In this case sync communication needs to be imitated , one direct approach is rest or protobuff , or imitate it through messaging
Based on one service events , you want to update other service : in this generally the preferred style is messaging bus , where one service emits out event and multiple other services have a listener on the messaging bus and react accordingly . Eg : lets say on update of customer name in customer service , you want to update the cached name of the customer in order service , in this when name is updated in customer service , it emits customer name updated event , order service subscribe to it , then react to it
Your third question is , is it possible to have service with no rest endpoint ::: yes its possible , but every service needs to be reachable . So use rest or other form is needed
Above mentioned link : microservices.io is very good , go through it once again
REST is not the only style available for microservice-to-microservice (aka inter-process communication/IPC) but it is the most popular IPC technology used by applications based on microservices-styled architecture. There are other technologies like Apache Thrift and gRPC which can serve the same purpose. Essentially all of these technologies are industry-grade implementations of RPC (Remote Procedure Call).

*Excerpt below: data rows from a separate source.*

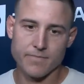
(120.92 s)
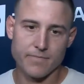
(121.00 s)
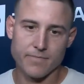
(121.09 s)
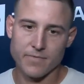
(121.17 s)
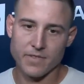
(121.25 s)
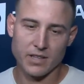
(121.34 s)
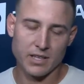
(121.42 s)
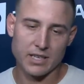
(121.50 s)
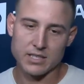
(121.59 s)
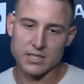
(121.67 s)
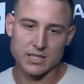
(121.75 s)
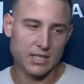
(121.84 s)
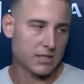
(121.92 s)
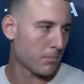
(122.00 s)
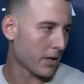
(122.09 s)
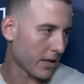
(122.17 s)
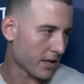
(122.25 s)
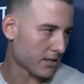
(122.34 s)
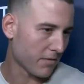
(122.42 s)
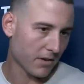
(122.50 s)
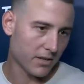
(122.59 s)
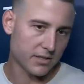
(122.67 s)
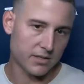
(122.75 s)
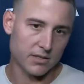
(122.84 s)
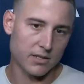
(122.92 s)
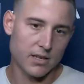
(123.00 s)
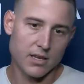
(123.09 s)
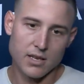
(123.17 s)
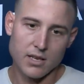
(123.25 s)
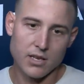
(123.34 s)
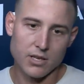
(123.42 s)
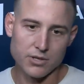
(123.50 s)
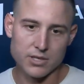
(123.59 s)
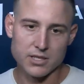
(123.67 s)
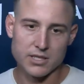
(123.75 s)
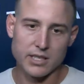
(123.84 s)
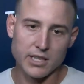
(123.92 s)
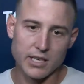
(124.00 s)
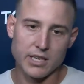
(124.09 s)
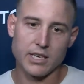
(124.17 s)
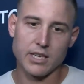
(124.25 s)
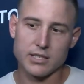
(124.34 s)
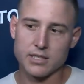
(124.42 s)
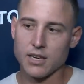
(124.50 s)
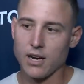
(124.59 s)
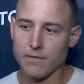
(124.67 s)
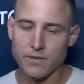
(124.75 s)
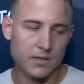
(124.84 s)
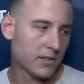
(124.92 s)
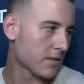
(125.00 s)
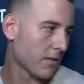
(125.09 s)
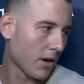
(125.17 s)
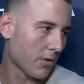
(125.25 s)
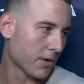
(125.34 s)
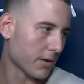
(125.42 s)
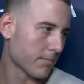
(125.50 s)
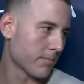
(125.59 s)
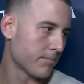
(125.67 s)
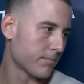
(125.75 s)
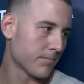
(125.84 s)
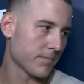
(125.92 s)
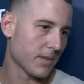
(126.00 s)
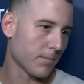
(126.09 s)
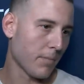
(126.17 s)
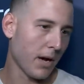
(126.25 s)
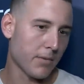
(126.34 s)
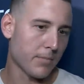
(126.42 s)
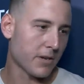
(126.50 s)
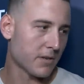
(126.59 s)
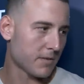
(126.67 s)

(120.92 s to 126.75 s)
feel like he just gets big hits for us, and you just see his confidence growing by the minute.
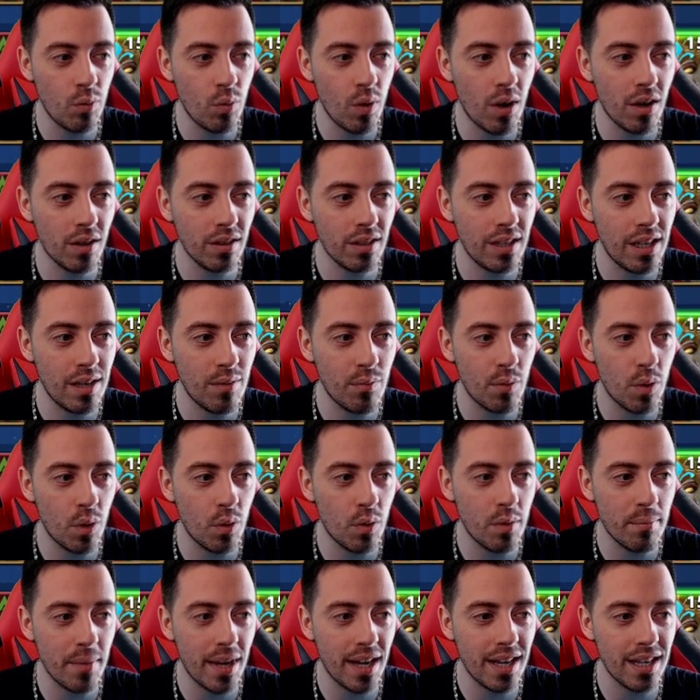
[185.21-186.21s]
one hero
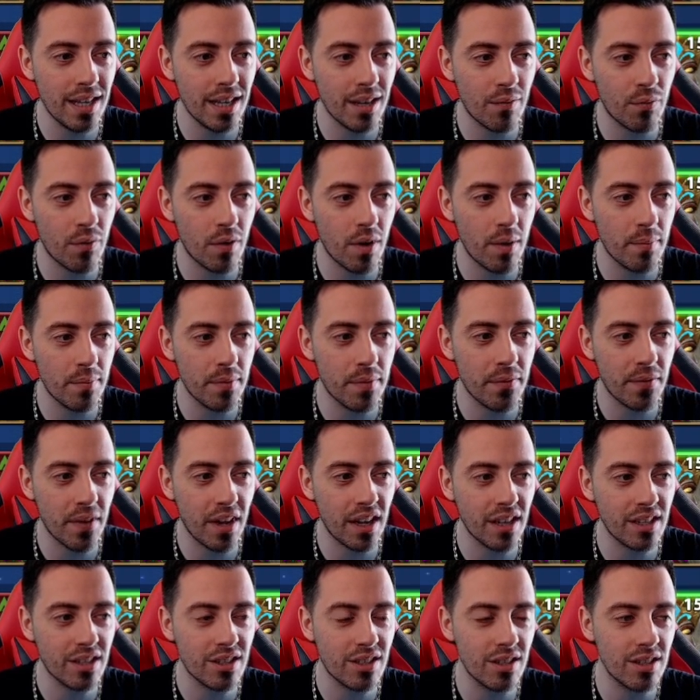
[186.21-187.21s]
remaining from the
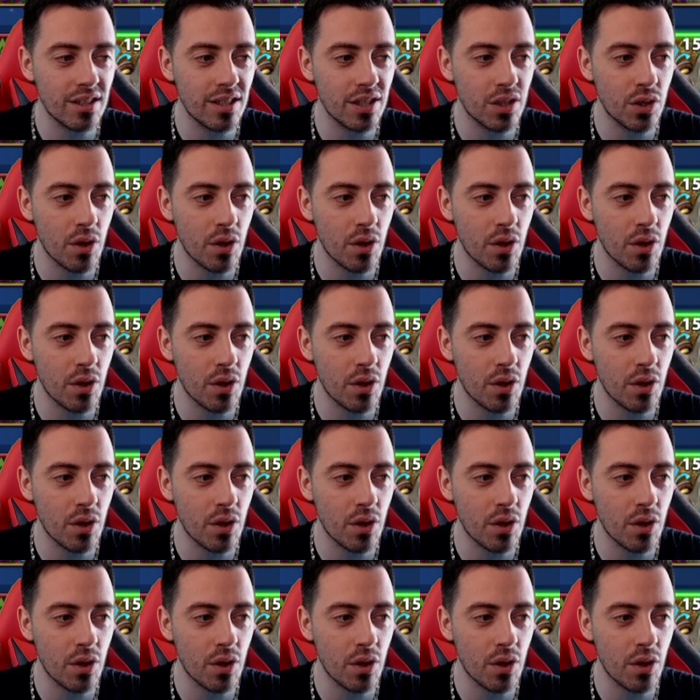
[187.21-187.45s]
faction,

I highly recommend you to read this link by Microservices Expert - Chris Richardson
One of the benefits of using microservices (if not the biggest) is that it eliminates any long-term commitment to a technology stack. When developing a new service you can pick a new technology stack. Similarly, when making major changes to an existing service you can rewrite it using a new technology stack.
So, you can choose whatever communication mechanism you want as long as it does not prevent you changing the technology stack. REST over HTTP is a good choice because it hides the technologies used by the microservice to generate the responses in a request-response synchronous style. Message-based communications are also a good fit because the messages could also hide the technologies used to produce them (as long as you don't use the builtin serialization of the producer programming language), i.e. RabbitMQ or Apache Kafka.
REST is universally supported, its accepted on all languages, if all your backend services are running in the same location you may not see much different in throughput.
Anyhow its a good idea to invest and learn gRPC or Thrift as mentioned above, you could convert all your internal services to gRPC for example (supported on most languages) and do a conversion between gRPC and REST at your Universal Gateway.
There are two approaches to internal architecture, CQRS vs Plain REST calls. The eventing/messaging is an example of CQRS, where you can separate read/write side operations and all write side operations can be implements through eventing for better scalability and throughput.